## Task requirements
For this exercise, retype the lines from the one that holds "[00:44:53.87]" through the one that holds "[00:44:54.87]" in the records below, both included, exactly and without pictures.

Start of Extracted material

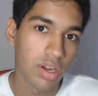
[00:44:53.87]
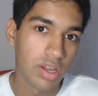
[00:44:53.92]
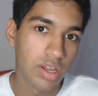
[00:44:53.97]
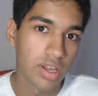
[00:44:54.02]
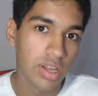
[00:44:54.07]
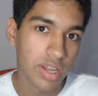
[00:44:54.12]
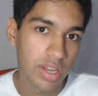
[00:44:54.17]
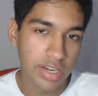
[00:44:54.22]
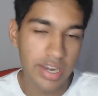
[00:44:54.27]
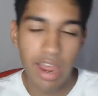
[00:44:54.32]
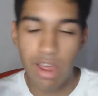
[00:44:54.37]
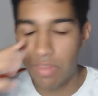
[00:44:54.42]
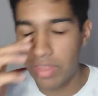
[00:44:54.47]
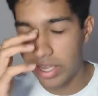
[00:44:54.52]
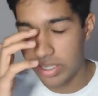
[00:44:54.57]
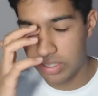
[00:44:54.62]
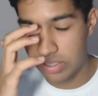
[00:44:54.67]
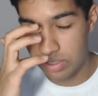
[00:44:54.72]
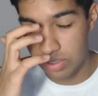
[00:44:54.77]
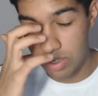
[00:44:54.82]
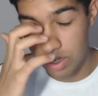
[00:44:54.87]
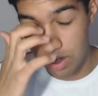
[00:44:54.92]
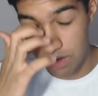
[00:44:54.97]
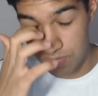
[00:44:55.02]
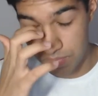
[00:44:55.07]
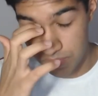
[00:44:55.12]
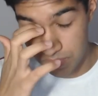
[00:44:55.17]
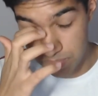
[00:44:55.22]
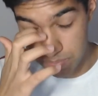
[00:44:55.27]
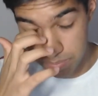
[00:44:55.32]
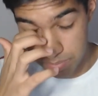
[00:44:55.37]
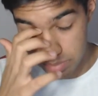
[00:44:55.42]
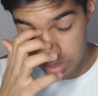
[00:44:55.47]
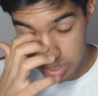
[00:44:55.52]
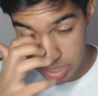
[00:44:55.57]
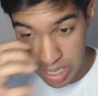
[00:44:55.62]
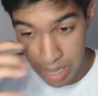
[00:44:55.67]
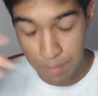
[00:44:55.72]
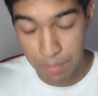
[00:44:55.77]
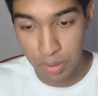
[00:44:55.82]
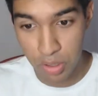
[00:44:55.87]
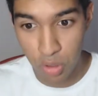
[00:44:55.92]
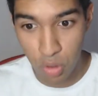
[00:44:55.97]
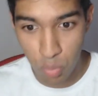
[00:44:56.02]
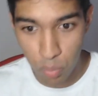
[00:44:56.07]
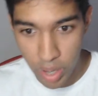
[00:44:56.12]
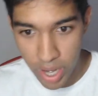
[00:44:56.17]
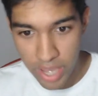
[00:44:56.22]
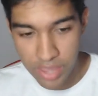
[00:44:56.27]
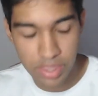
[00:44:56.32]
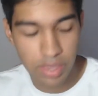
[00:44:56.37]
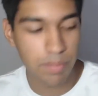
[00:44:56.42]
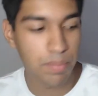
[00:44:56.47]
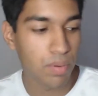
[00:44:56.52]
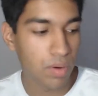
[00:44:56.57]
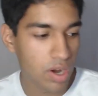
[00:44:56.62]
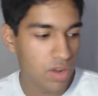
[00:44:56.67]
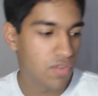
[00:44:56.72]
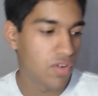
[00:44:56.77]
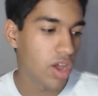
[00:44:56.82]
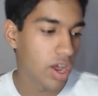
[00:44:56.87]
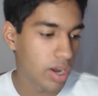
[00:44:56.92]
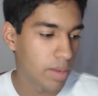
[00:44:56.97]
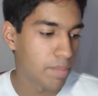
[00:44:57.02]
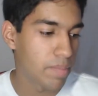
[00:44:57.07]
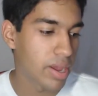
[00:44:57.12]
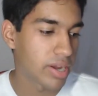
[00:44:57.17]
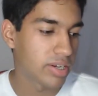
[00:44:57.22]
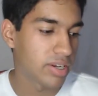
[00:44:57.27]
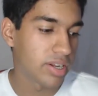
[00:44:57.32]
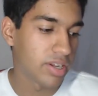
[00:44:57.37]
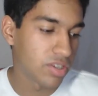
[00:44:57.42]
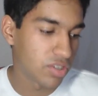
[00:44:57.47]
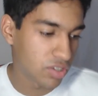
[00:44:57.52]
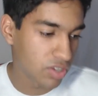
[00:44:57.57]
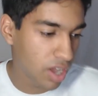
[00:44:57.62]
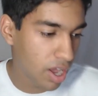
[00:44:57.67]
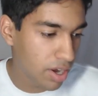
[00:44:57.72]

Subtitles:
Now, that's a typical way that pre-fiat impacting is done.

End of Extracted material
Start of Extracted material

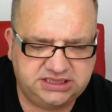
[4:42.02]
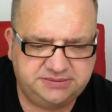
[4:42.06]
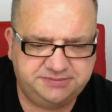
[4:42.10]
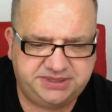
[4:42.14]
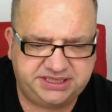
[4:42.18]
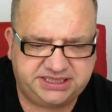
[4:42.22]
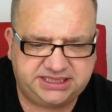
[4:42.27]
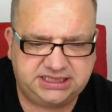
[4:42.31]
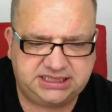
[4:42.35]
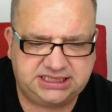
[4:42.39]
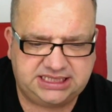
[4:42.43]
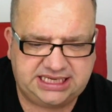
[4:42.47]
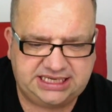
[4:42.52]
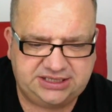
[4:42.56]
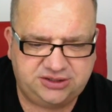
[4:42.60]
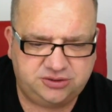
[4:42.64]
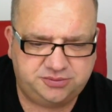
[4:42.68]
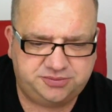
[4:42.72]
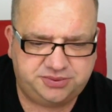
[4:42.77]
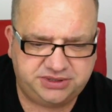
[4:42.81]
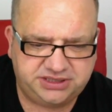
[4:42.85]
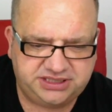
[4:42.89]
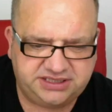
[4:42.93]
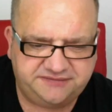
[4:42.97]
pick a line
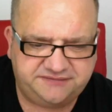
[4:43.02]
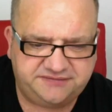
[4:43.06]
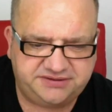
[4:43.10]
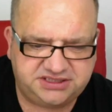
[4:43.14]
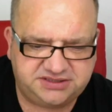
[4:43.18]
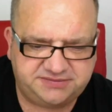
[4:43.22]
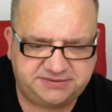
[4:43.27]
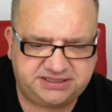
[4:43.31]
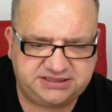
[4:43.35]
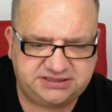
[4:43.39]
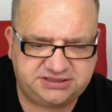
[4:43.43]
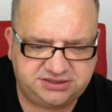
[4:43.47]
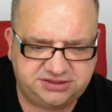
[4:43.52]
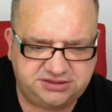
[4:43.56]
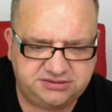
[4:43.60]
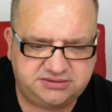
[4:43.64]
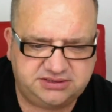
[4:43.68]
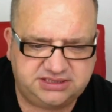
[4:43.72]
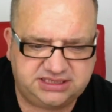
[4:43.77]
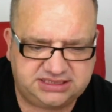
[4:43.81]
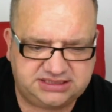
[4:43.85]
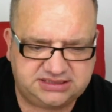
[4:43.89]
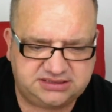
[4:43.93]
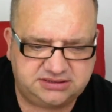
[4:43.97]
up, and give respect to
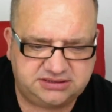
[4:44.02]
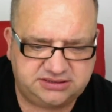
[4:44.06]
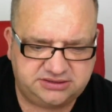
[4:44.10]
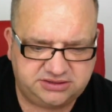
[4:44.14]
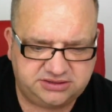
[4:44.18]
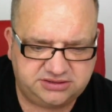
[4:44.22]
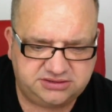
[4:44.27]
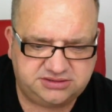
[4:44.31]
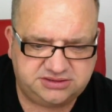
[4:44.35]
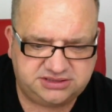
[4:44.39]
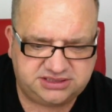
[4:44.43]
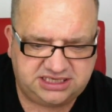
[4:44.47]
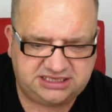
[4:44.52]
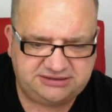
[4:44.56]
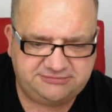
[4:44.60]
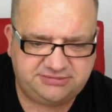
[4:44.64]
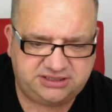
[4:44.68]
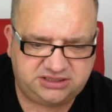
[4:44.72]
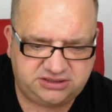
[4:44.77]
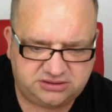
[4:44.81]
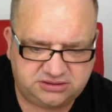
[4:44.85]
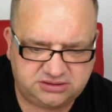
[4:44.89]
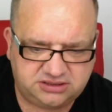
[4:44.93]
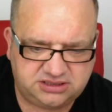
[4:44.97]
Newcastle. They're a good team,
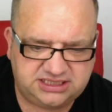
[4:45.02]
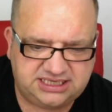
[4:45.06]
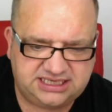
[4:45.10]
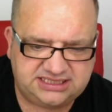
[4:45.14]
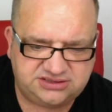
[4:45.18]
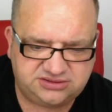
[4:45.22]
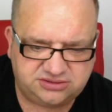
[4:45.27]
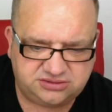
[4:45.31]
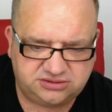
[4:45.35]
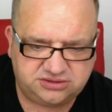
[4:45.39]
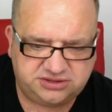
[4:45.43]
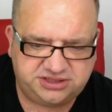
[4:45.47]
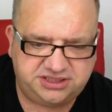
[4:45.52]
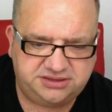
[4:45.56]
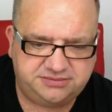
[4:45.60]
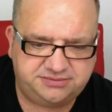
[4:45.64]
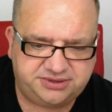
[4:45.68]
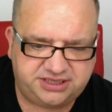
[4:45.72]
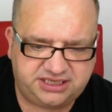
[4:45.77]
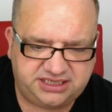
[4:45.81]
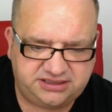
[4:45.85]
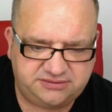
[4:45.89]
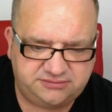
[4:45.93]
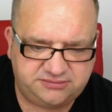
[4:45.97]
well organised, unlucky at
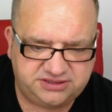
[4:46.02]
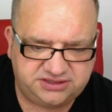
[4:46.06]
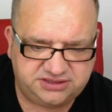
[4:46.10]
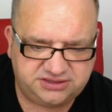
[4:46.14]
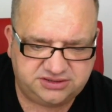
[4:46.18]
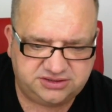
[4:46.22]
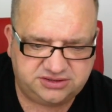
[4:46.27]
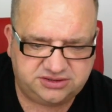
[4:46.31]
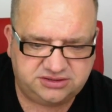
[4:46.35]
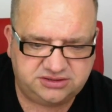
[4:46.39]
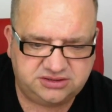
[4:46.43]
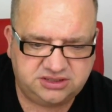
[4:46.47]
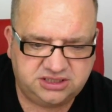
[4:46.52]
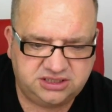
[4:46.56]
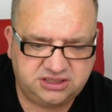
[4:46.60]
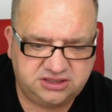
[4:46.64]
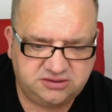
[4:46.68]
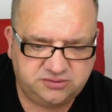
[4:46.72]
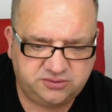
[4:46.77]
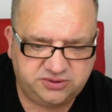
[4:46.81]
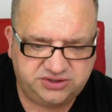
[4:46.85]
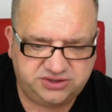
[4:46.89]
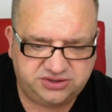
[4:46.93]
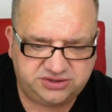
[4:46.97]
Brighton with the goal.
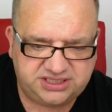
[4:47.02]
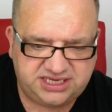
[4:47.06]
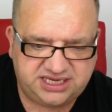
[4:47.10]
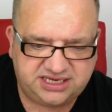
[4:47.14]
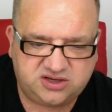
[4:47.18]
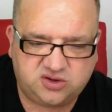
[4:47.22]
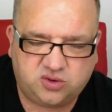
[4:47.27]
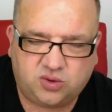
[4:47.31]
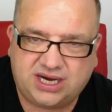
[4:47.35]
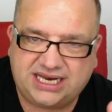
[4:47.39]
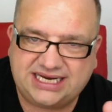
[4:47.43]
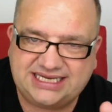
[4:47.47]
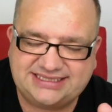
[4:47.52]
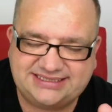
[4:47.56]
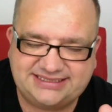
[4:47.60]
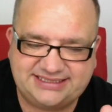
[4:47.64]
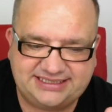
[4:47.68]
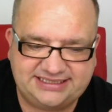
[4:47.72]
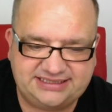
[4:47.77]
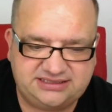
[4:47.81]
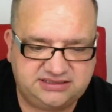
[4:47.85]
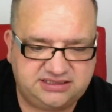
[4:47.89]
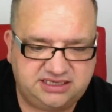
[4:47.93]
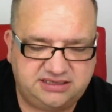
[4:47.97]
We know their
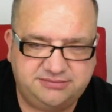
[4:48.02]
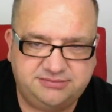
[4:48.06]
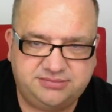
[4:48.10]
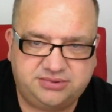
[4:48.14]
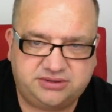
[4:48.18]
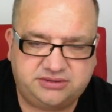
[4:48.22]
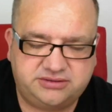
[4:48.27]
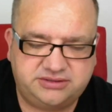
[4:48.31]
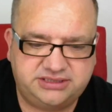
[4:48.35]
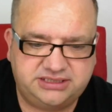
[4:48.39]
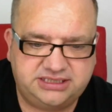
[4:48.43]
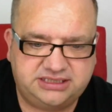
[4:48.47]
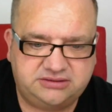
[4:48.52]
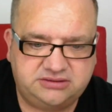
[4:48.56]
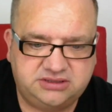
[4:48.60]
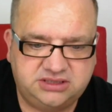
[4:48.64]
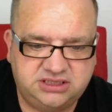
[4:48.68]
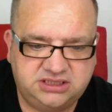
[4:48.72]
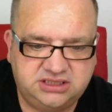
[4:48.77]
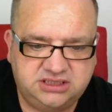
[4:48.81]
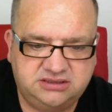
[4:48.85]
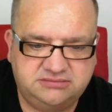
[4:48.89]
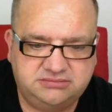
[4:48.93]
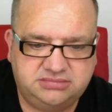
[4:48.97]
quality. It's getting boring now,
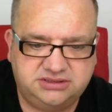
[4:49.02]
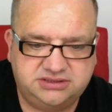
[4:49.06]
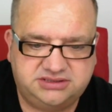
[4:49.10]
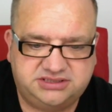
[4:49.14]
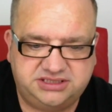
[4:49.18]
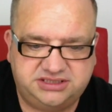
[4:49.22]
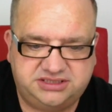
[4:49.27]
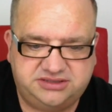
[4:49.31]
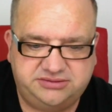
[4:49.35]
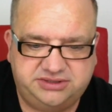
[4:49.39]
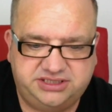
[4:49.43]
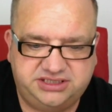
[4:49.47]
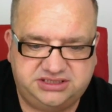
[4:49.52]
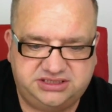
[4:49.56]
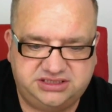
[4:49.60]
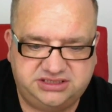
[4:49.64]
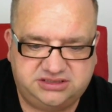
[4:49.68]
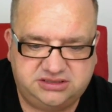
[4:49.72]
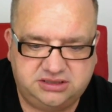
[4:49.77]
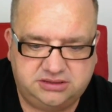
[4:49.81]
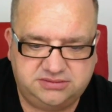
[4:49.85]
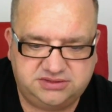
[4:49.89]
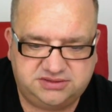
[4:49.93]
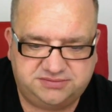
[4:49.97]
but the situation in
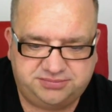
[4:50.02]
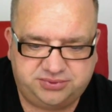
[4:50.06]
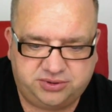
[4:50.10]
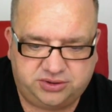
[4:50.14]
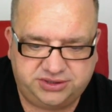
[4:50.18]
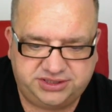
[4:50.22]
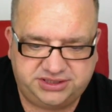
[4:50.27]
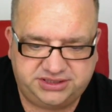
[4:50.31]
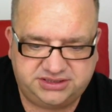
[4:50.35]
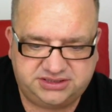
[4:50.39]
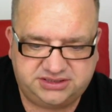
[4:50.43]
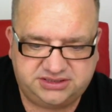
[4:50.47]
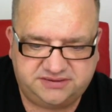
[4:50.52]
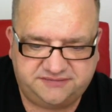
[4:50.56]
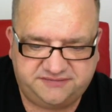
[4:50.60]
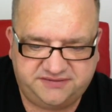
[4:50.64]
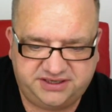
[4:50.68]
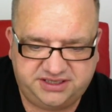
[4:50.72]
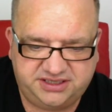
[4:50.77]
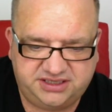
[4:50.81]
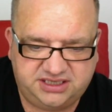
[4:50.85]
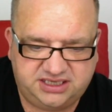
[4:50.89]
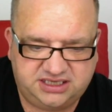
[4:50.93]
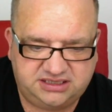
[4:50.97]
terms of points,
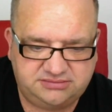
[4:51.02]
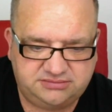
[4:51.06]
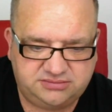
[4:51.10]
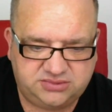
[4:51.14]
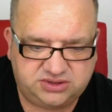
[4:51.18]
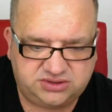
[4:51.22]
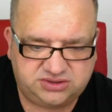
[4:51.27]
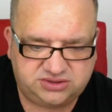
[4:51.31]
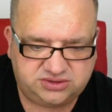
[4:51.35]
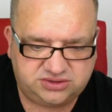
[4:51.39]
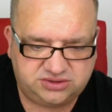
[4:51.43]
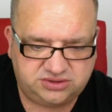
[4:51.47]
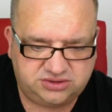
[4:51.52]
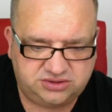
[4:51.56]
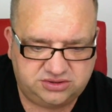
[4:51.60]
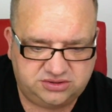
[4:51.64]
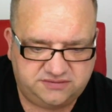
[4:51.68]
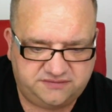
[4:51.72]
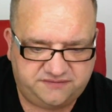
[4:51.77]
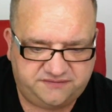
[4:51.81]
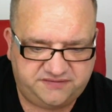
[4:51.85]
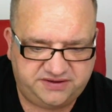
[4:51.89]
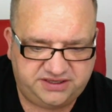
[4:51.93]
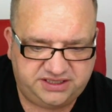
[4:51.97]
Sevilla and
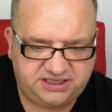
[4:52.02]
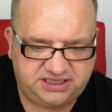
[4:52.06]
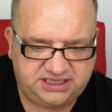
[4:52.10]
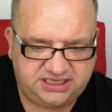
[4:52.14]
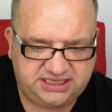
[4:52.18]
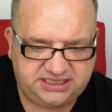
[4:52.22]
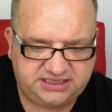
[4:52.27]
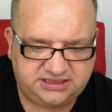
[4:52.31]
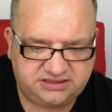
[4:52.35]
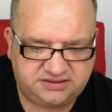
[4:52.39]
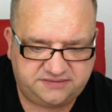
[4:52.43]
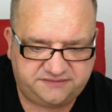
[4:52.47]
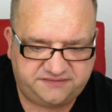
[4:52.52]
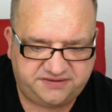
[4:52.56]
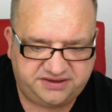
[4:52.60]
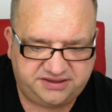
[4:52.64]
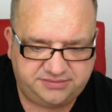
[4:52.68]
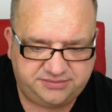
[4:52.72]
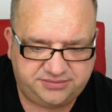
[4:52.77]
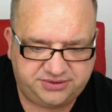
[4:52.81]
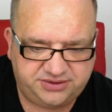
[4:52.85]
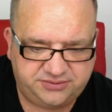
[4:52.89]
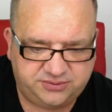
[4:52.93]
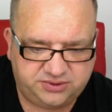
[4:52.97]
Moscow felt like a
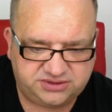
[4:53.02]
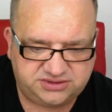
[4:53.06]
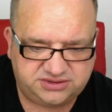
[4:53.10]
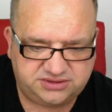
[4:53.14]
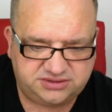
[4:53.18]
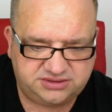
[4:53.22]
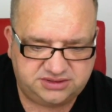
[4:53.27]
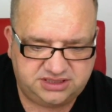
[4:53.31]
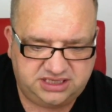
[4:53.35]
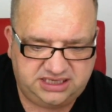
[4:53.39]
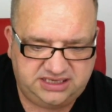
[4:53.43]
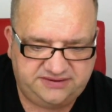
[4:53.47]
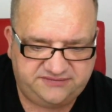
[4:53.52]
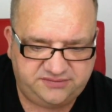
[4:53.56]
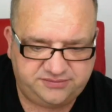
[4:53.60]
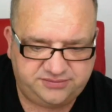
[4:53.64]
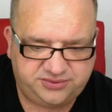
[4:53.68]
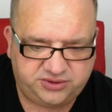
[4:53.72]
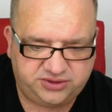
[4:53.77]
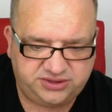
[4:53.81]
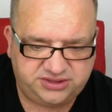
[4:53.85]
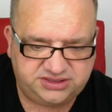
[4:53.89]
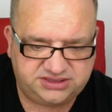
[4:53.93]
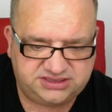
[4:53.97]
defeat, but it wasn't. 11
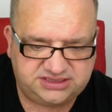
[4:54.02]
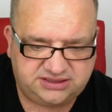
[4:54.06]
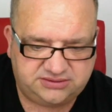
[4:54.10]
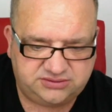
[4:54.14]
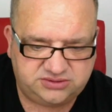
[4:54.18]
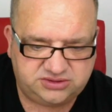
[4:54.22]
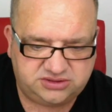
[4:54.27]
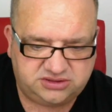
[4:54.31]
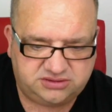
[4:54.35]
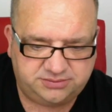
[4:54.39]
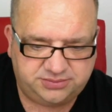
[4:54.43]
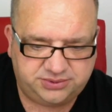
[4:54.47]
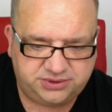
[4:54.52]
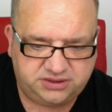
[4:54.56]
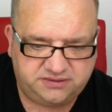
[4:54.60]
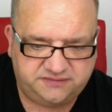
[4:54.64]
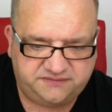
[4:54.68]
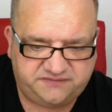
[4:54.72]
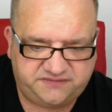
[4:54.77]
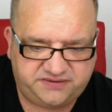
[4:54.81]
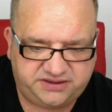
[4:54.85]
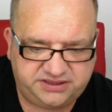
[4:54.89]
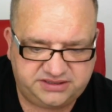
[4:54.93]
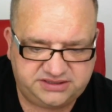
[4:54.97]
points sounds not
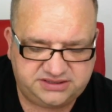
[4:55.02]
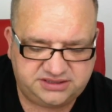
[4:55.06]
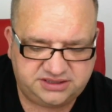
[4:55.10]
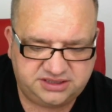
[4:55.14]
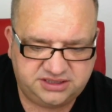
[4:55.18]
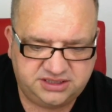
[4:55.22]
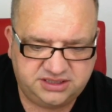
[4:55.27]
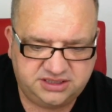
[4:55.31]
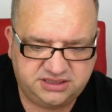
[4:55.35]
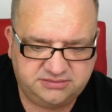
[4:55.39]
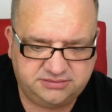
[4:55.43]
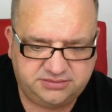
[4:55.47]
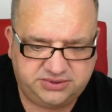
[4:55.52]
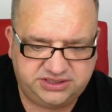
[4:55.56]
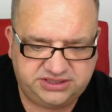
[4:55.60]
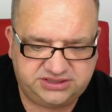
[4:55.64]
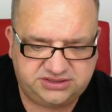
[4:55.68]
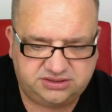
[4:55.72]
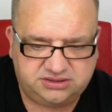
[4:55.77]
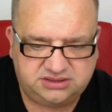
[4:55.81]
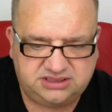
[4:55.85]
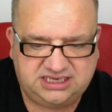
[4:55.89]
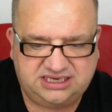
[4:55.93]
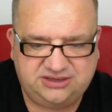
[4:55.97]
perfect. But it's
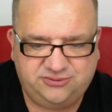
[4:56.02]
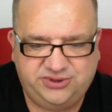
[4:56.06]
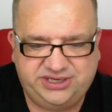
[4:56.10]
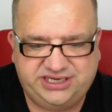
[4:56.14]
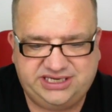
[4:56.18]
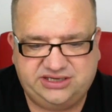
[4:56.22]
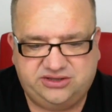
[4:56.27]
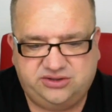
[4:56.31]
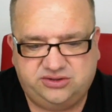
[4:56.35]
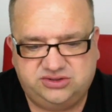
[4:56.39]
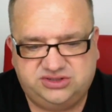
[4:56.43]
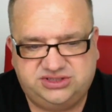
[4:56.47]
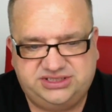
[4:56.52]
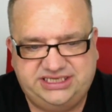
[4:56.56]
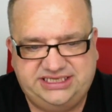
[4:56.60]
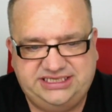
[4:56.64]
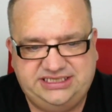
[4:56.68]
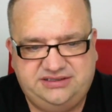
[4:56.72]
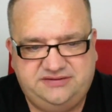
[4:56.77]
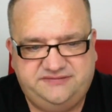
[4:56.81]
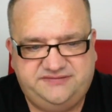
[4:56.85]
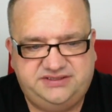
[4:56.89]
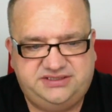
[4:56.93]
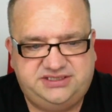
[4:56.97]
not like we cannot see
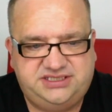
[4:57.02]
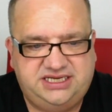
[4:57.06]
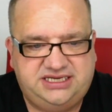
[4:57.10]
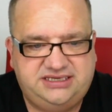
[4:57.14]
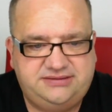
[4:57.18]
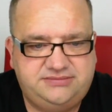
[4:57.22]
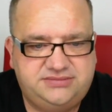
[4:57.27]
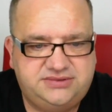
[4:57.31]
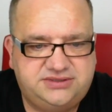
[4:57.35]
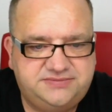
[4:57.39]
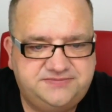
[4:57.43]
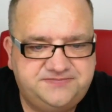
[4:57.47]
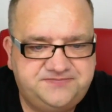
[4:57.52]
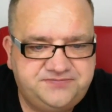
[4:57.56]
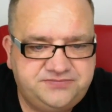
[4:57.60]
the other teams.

End of Extracted material

## Solution below
[00:44:53.87]
[00:44:53.92]
[00:44:53.97]
[00:44:54.02]
[00:44:54.07]
[00:44:54.12]
[00:44:54.17]
[00:44:54.22]
[00:44:54.27]
[00:44:54.32]
[00:44:54.37]
[00:44:54.42]
[00:44:54.47]
[00:44:54.52]
[00:44:54.57]
[00:44:54.62]
[00:44:54.67]
[00:44:54.72]
[00:44:54.77]
[00:44:54.82]
[00:44:54.87]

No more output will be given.